→ **Prompt**
I would like you to output every record below exactly, apart from the pictures.

→ **Information provided**
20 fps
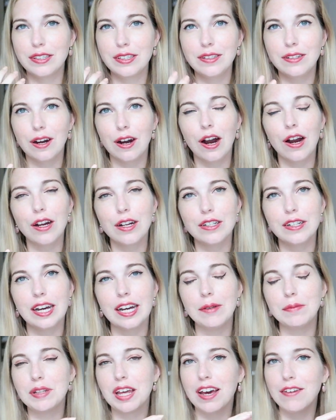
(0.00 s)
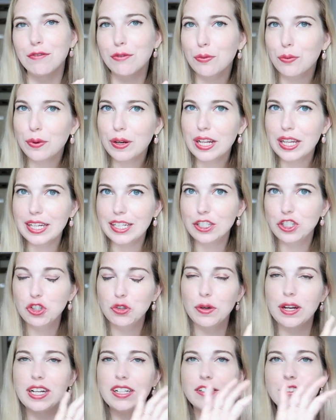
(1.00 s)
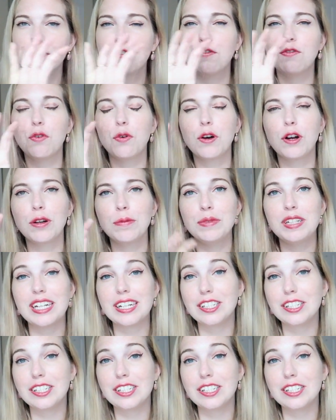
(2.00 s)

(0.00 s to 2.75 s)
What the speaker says: these archetypes, have really transformed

→ **Written response**
20 fps
(0.00 s)
(1.00 s)
(2.00 s)

(0.00 s to 2.75 s)
What the speaker says: these archetypes, have really transformed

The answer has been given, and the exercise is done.